Where Were the Mass Graves?

ByABC News
January 3, 2007, 10:58 AM

Jan. 03, 2007— -- As I watched the nonstop coverage of the Saddam Death Watch, I was told over and over that this was a heinous mass murderer. There were mass graves. That up to 300,000 people were killed during his reign.

Then they told us what he was actually convicted for -- 148 dead in Dujail. That's a terrible crime.

But there's at least that amount of people killed every two days in Iraq.

Now, I looked into the mass grave claims and the U.S. government found graves that contained hundreds of bodies in some places. And prosecutors claimed that Saddam gassed 5,000 Kurds in Northern Iraq.

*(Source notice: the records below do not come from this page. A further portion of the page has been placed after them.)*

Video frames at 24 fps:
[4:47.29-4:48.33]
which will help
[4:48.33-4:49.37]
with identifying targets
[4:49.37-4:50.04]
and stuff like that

This hardly adds up to 300,000 killed. I am not saying that he didn't kill that many, I just don't know why we didn't do our homework and convict him for all of his crimes. As Robert Jackson, the lead prosecutor in the Nuremberg trials famously said, "We must never forget that the record on which we judge these defendants is the record on which history will judge us tomorrow."

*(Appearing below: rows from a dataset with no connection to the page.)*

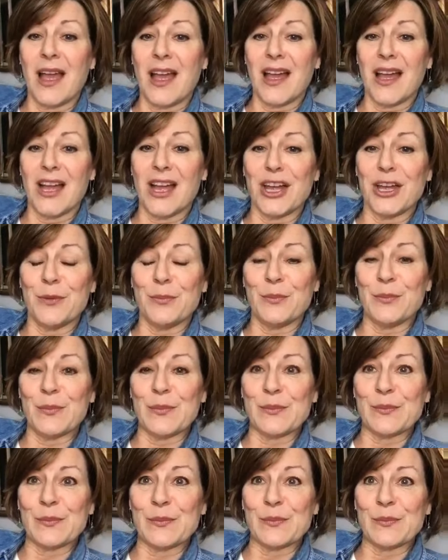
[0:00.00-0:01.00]
Go
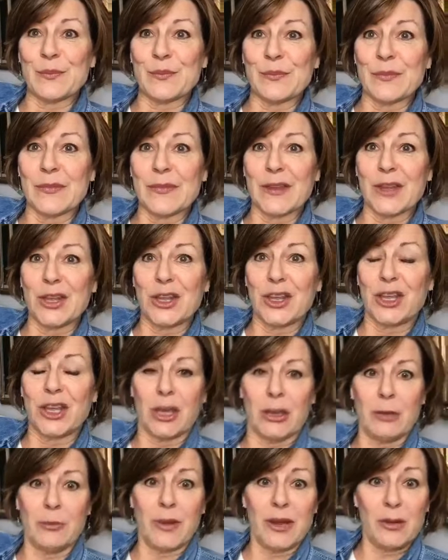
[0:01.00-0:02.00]

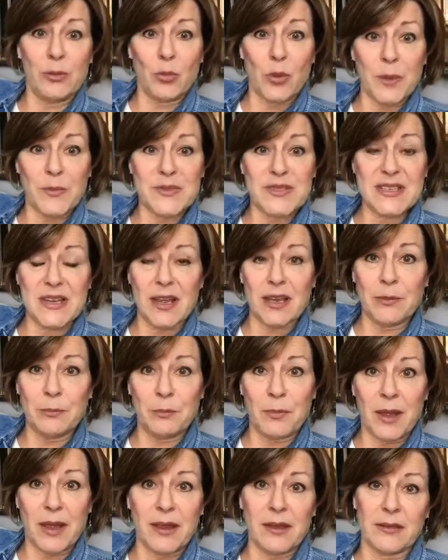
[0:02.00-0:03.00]
to my website,
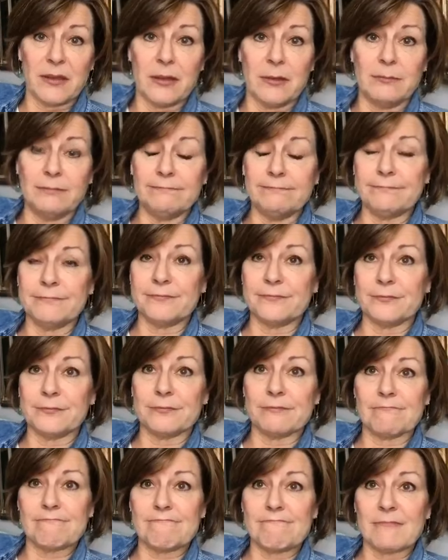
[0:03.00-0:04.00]
buy them.
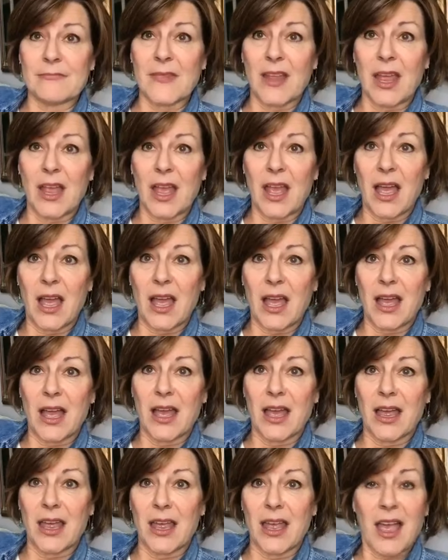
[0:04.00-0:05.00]

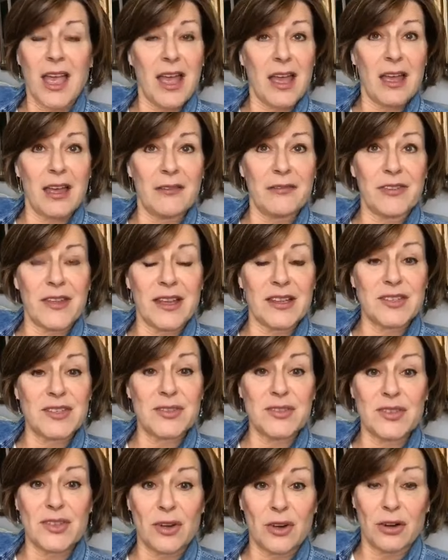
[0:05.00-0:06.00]
I have that
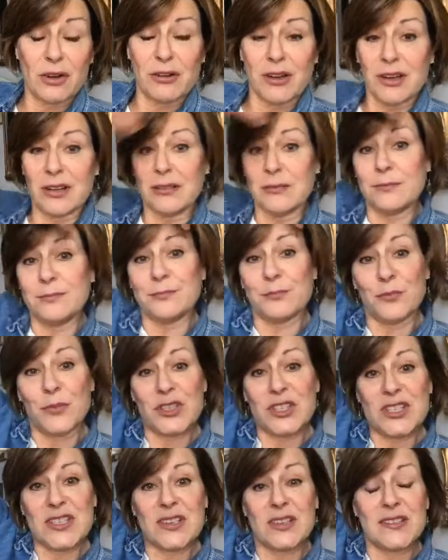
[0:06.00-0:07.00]
tutorial,
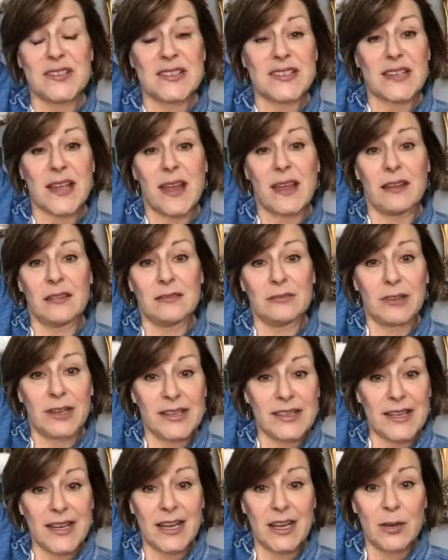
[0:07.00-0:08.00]
which is on sale
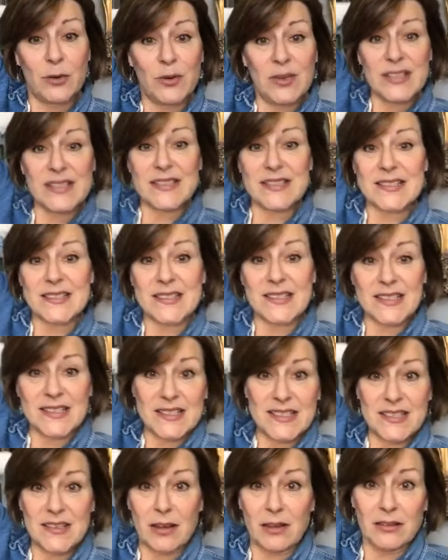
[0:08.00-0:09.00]
right now. It's
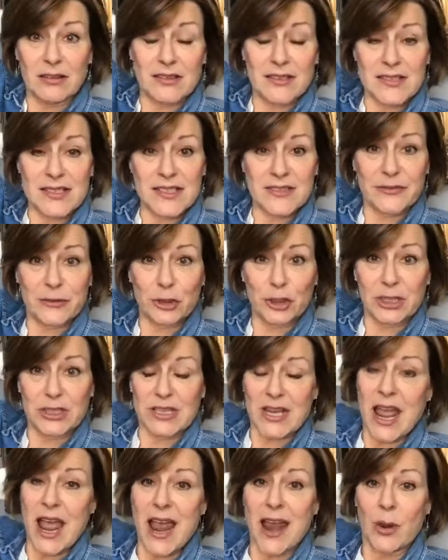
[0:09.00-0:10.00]
$60 for
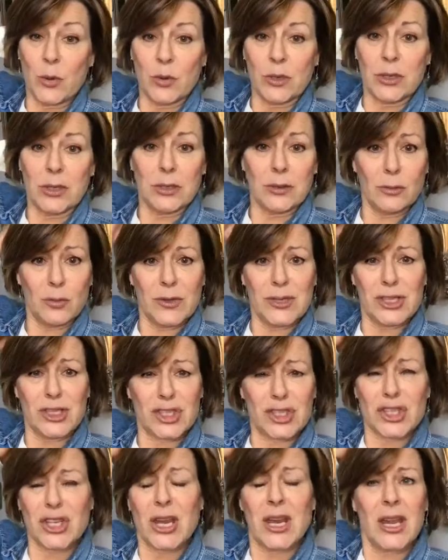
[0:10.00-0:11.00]
an hour,
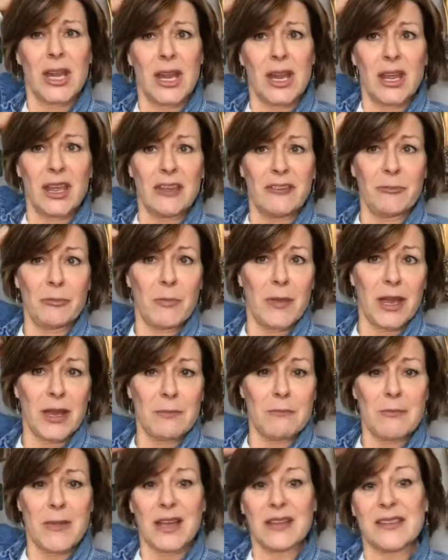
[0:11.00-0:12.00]
which, if my
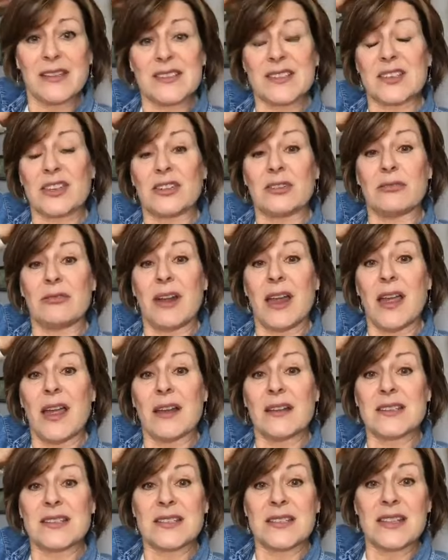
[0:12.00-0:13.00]
math is
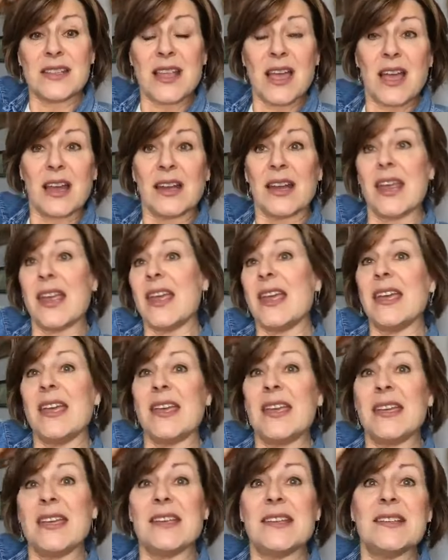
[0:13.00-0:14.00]
correct, that
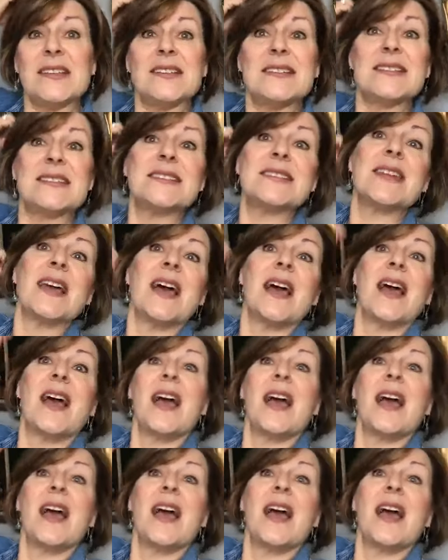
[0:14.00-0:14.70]
is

We need history on our side on this one. Remember, we invaded the whole country and turned it upside down because Saddam was such a bad guy. It would have been nice to prove how bad. I don't know why the trial seemed so rushed and third rate. Actually, I do know why. It's because Iraq is a complete mess and this whole fiasco is being run by the same incompetents who have screwed everything else up.

Please spare me the nonsense about how the Iraqis are a sovereign government and they were running the trial and we had nothing to do with it. Saddam did cost the lives of hundreds of thousands of people when he started a war with Iran. That didn't get brought up much in the trial.

I am sure that the United States supporting him in that war and Don Rumsfeld selling him weapons to use in that war were not factors at all as to why that was not emphasized in his trialrun by the Iraqis. Remember, starting a war of aggression is the highest war crime. And Saddam clearly started one with Iran, as well as Kuwait. But then we're not in a very good position to talk about wars of aggression anymore.

Cenk Uygur is host of "The Young Turks" on Air America Radio.